Pacifists in the Cross-Fire: The Kabul Hospital That Treats All Sides
Inside the Emergency Surgical Center for War Victims, a hospital in Afghanistan that’s funded by an Italian NGO and is committed to helping all victims:
“Last year, Emergency’s three hospitals and 34 clinics across Afghanistan treated nearly 360,000 patients. During the course of reporting this article, after visiting these facilities and meeting a number of these patients, I began to wonder how such a responsibility had fallen to a small, modestly financed Italian NGO. This, of course, was connected to a larger question: What is our responsibility to the Afghans who are maimed, burned, disabled and disfigured by a war we started and can’t seem to end?

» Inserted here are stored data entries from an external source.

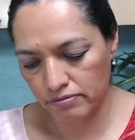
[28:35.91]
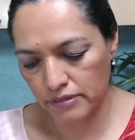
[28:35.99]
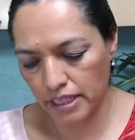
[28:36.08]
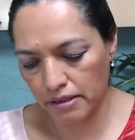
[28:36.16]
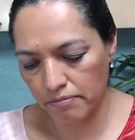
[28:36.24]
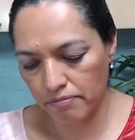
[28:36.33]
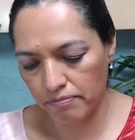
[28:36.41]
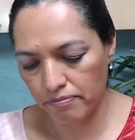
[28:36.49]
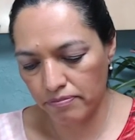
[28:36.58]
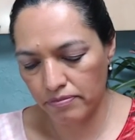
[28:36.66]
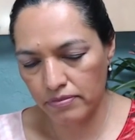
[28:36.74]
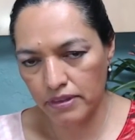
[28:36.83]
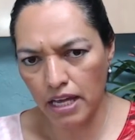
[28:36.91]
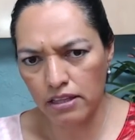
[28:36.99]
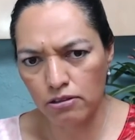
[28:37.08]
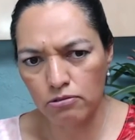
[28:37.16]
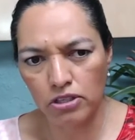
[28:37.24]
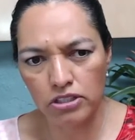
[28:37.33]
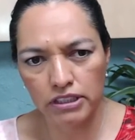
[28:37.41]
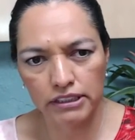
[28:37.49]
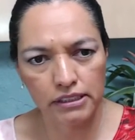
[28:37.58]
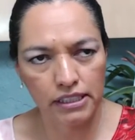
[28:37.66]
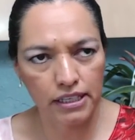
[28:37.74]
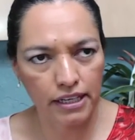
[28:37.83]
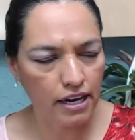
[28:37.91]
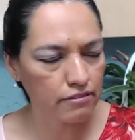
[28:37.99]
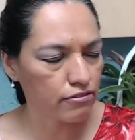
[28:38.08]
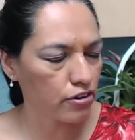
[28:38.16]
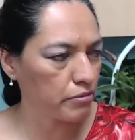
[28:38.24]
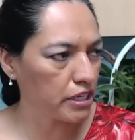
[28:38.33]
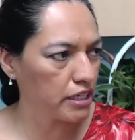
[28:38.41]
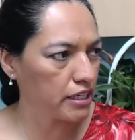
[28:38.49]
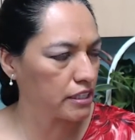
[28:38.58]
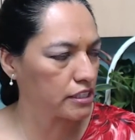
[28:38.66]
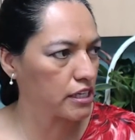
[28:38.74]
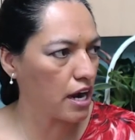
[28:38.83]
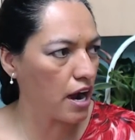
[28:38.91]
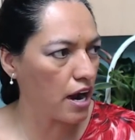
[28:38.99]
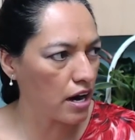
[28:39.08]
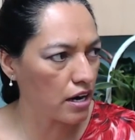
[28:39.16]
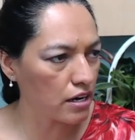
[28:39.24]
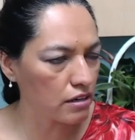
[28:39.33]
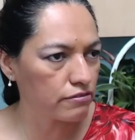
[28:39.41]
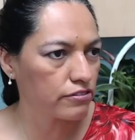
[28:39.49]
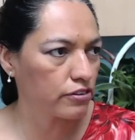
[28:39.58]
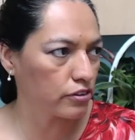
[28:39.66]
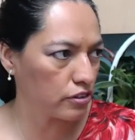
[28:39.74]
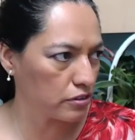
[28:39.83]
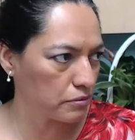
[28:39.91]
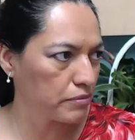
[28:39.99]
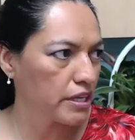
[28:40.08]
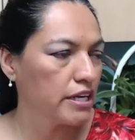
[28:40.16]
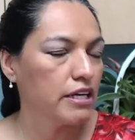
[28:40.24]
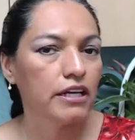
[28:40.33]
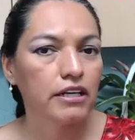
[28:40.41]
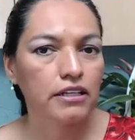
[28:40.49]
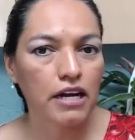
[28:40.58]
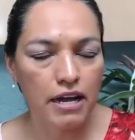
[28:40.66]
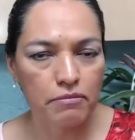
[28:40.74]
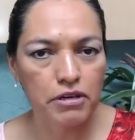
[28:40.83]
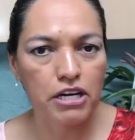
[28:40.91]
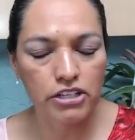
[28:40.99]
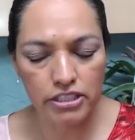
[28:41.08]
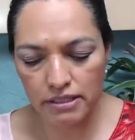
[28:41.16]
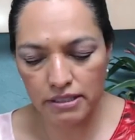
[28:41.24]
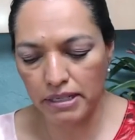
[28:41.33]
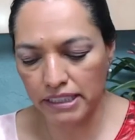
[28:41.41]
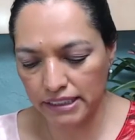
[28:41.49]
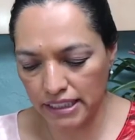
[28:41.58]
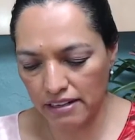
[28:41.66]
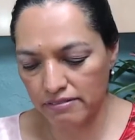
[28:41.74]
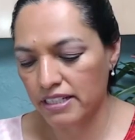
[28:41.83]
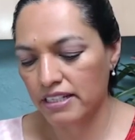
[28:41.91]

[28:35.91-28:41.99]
Yeah. That word is really hard for me in English. Harmful. I am hurting myself.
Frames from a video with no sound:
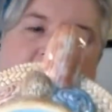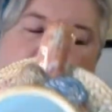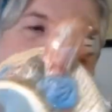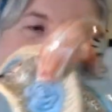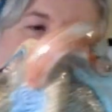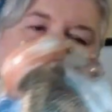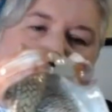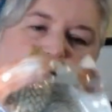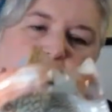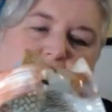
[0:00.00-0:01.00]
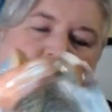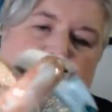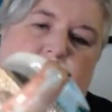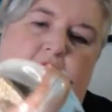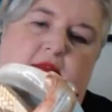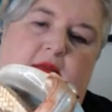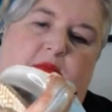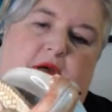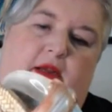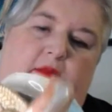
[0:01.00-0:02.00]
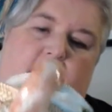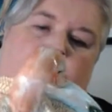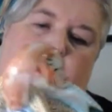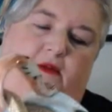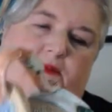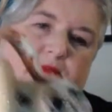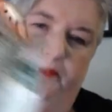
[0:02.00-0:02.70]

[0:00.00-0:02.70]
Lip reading: And here's the bottom of it.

“According to NATO, even civilians who are injured during operations by U.S. or other coalition forces are only ‘entitled to receive emergency care if there is threat to their life, limb or eyesight.’ In such cases, ‘discharge or transfer to an appropriate Afghan civilian facility is recommended as soon as the patient is stabilized.’ On paper, this might appear to make sense; after all, the United States and other foreign donors have invested vast sums of money in Afghanistan’s public health system. But given the poor quality of care, scarcity of equipment and pervasive graft that still defines most government hospitals, ‘discharge or transfer’ can look a lot like abandonment.”
Fresno
A history of sprawl and escape routes in a Central California town, from the perspective of one family searching for its own escape:
“As I started high school my mom became convinced my dad had ruined her life. They’d married quickly, and for superficial reasons. Two immigrants from the same country, raised in the manacles of an obscure religion, who both had a hunger to build a familial kingdom of their own. It could have been done with anyone. As my brother and I neared adulthood, the fervor of kingdom-building had subsided, and so too the optimistic glow it had brought. My parents had their dream careers, their dream family, and had just built their dream house. There was nothing more to want except each other. But they didn’t like each other.”
Can a Better Vibrator Inspire an Age of Great American Sex?
Ethan Imboden is founder of Jimmyjane, a Bay Area company that is aiming to bring design standards and mainstream acceptance to a product that has long been hidden away from the public:
“Within Sharper Image, that neck massager became known jokingly as ‘the Sex and the City vibrator,’ but in 2007, Imboden approached the company with the Form 6. Literally the sixth in a series of vibrator sketches — Imboden believes in minimalist names — the Form 6 has a curved, organic shape that is suggestive without being representational. It is wrapped completely in soft, platinum silicone, making it completely water-resistant, and charges on a wall-powered base station through a narrow stainless steel band, a novel cordless recharging system that Imboden patented. For these features, the Form 6 earned an International Design Excellence Award, the first time a sex toy had earned such a distinction. It comes in hot pink, deep plum or slate–non-primary, poppy colors that he believes convey sophistication. It is packaged in a hard plastic case inside a bright white box — ‘literally and figuratively bringing these products out of the shadows,’ Imboden said. And it has a 3-year warranty (this may not seem remarkable, but is for a sex toy).”